- Born: 24 December 2007 (age 18) Texas

Gymnastics career
- Discipline: Rhythmic gymnastics
- Country represented: United States (2022–present)
- Club: Bessonova’s schhol
- Medal record
Representing United States
Rhythmic gymnastics
Pacific Rim Championships
| Gold medal – first place | 2024 Cali | Team |
| Gold medal – first place | 2024 Cali | Ball |
| Silver medal – second place | 2024 Cali | All-Around |
| Silver medal – second place | 2024 Cali | Hoop |
| Silver medal – second place | 2024 Cali | Clubs |
Pan American Championships
| Silver medal – second place | 2024 Ciudad de Guatemala | Team |
Junior Pan American Championships
| Gold medal – first place | 2022 Rio de Janeiro | Team |
| Silver medal – second place | 2022 Rio de Janeiro | Ball |
| Silver medal – second place | 2022 Rio de Janeiro | Clubs |
| Bronze medal – third place | 2022 Rio de Janeiro | All-Around |

= Jaelyn Chin =

American rhythmic gymnast

Jaelyn Dana Mingsum Chin (born 24 December 2007) is an American rhythmic gymnast. She's a multiple Pan American medalist and the 2023 national hoop champion.

==Career==
In 2022 she debuted internationally at the Pan American Championships in Rio de Janeiro, winning gold in teams along Rin Keys, Megan Chu and Kseniya Pototski, as well as silver with ball and clubs and bronze in the All-Around. That same year she became the national All-Around, clubs and ribbon champion, also winning silver with hoop and ball.

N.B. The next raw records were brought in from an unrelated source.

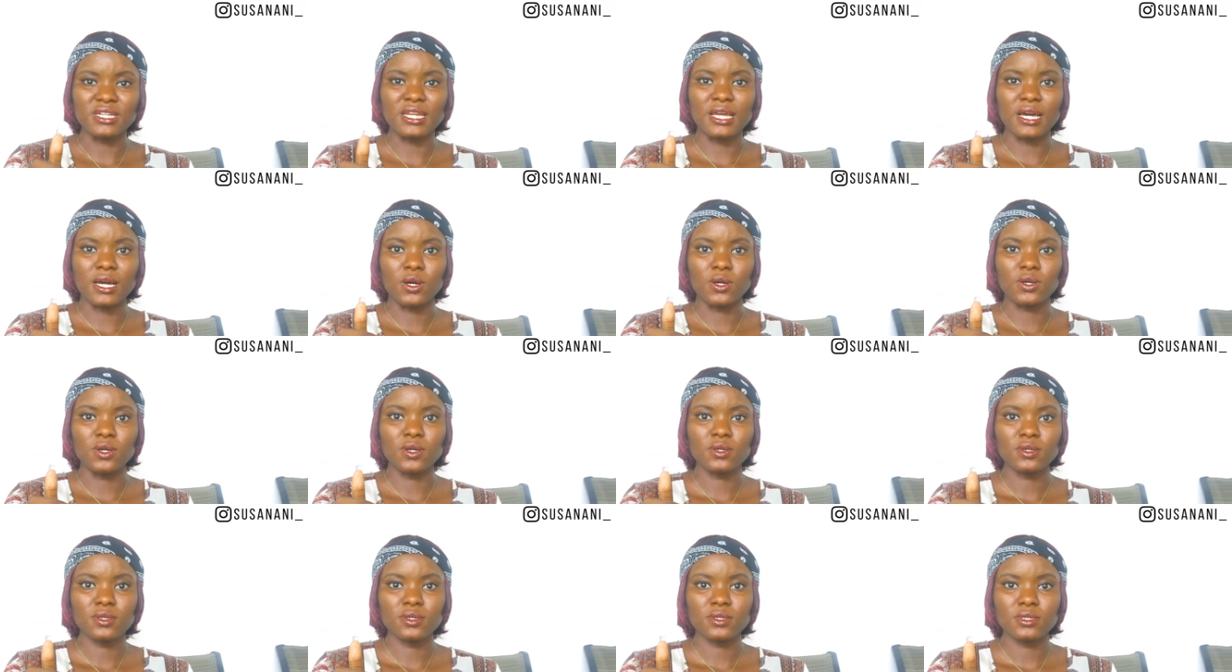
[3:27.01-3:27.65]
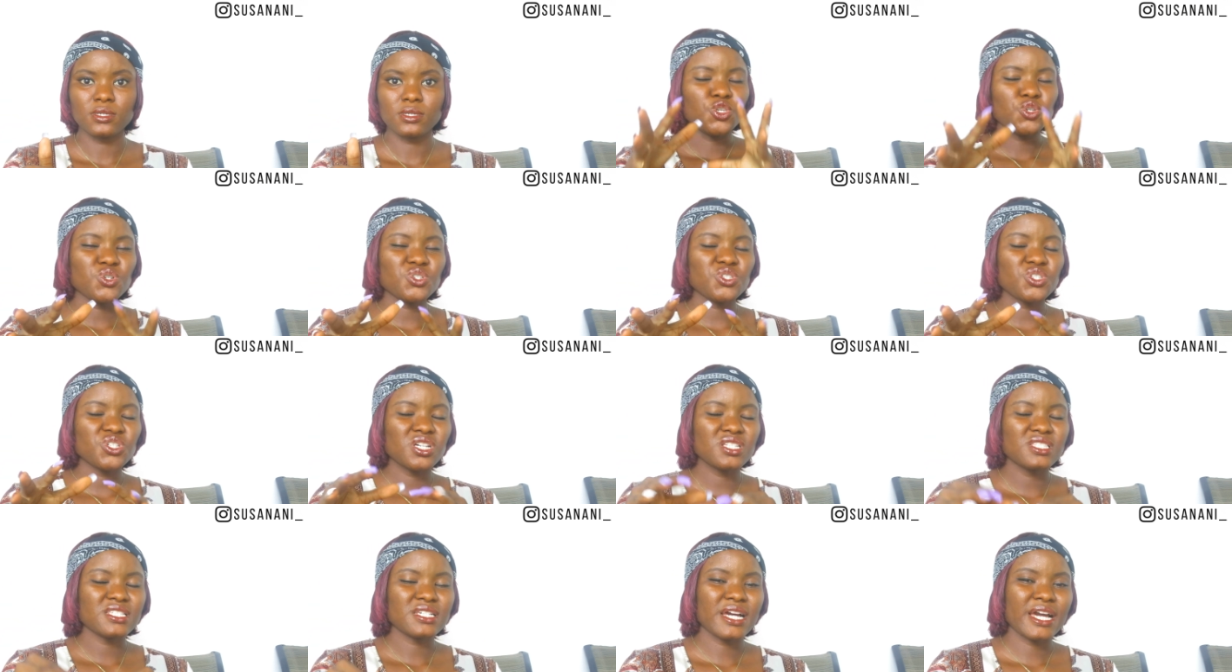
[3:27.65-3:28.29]
for now.
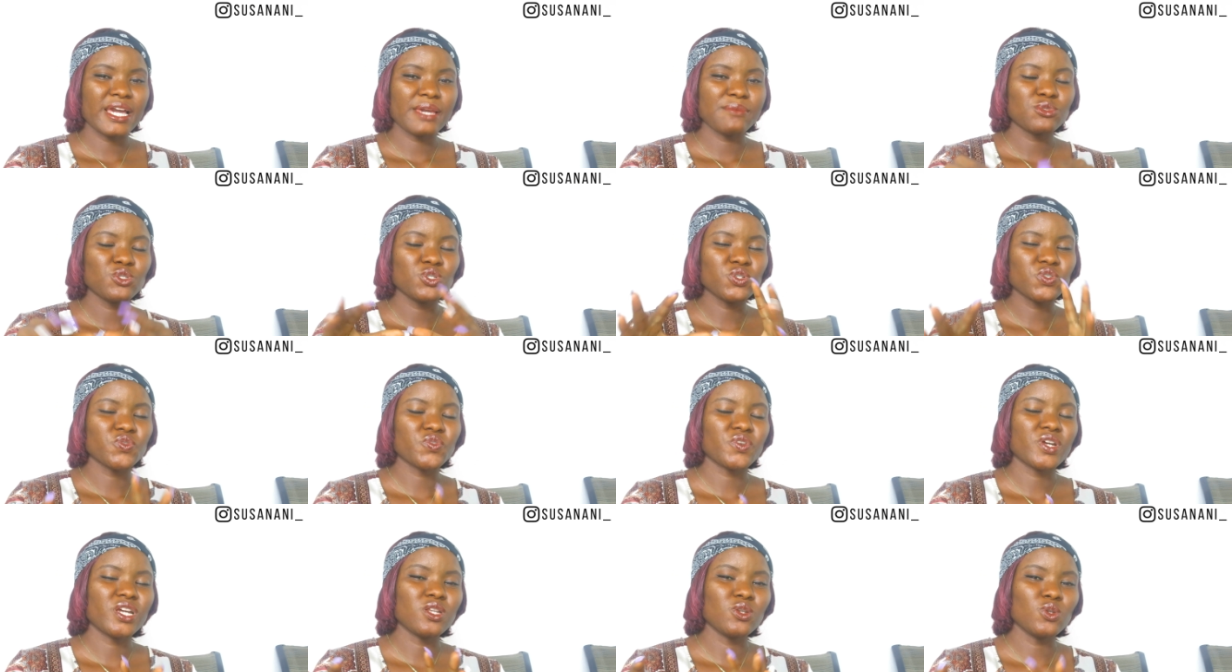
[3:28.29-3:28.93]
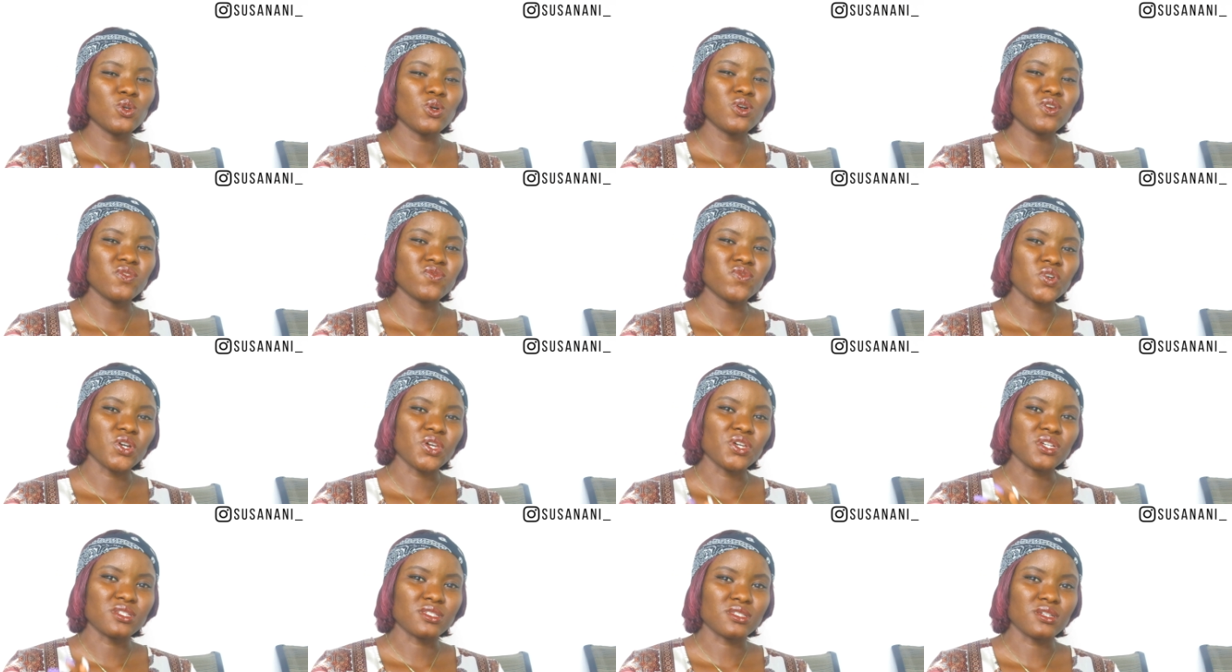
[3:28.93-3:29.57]
Use your time to create logo
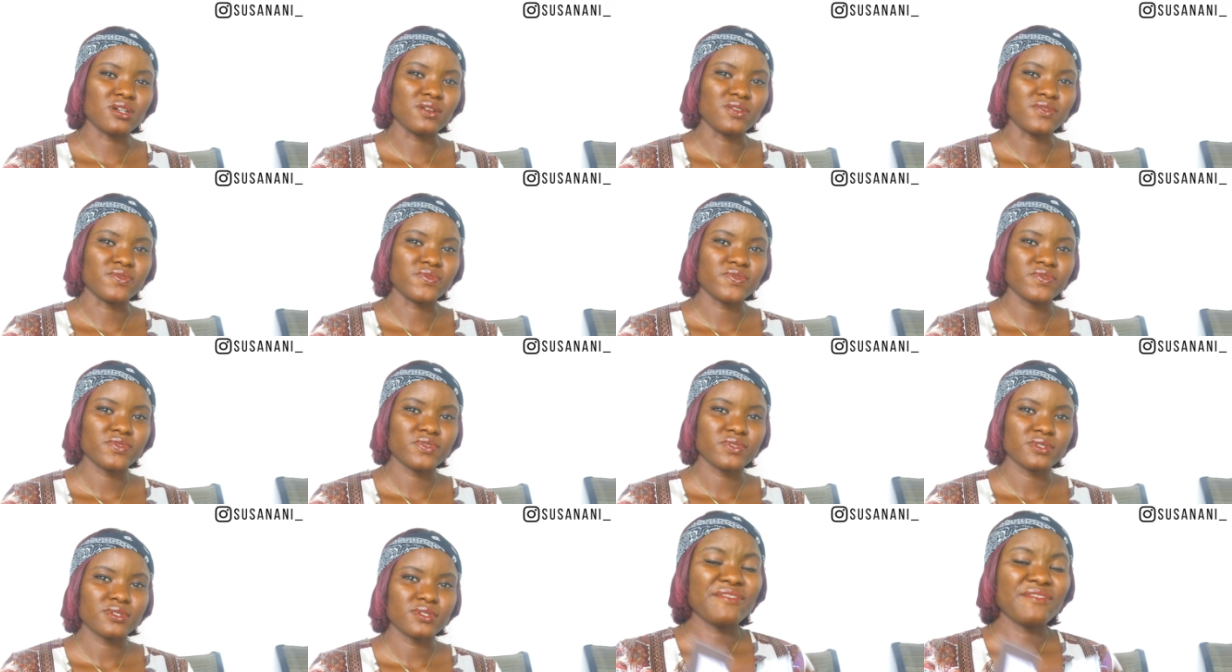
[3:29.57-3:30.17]
for yourself.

The following year she became a senior, competing at the Fellnach-Schmiden Tournament where she was 6th in the All-Around, with hoop and clubs, 4th with ball and 5th with ribbon. At the World Cup in Sofia she ended 24th in the All-Around, 22nd with hoop, 18th with ball, 23rd with clubs and 19th with ribbon. At the stage in Tashkent she took 22nd place in the All-Around, 31st with hoop, 9th with ball, 31st with clubs and 16th with ribbon.

In April 2024 she competed at the Pacific Rim Championships in Cali, winning gold in teams and silver in the All-Around.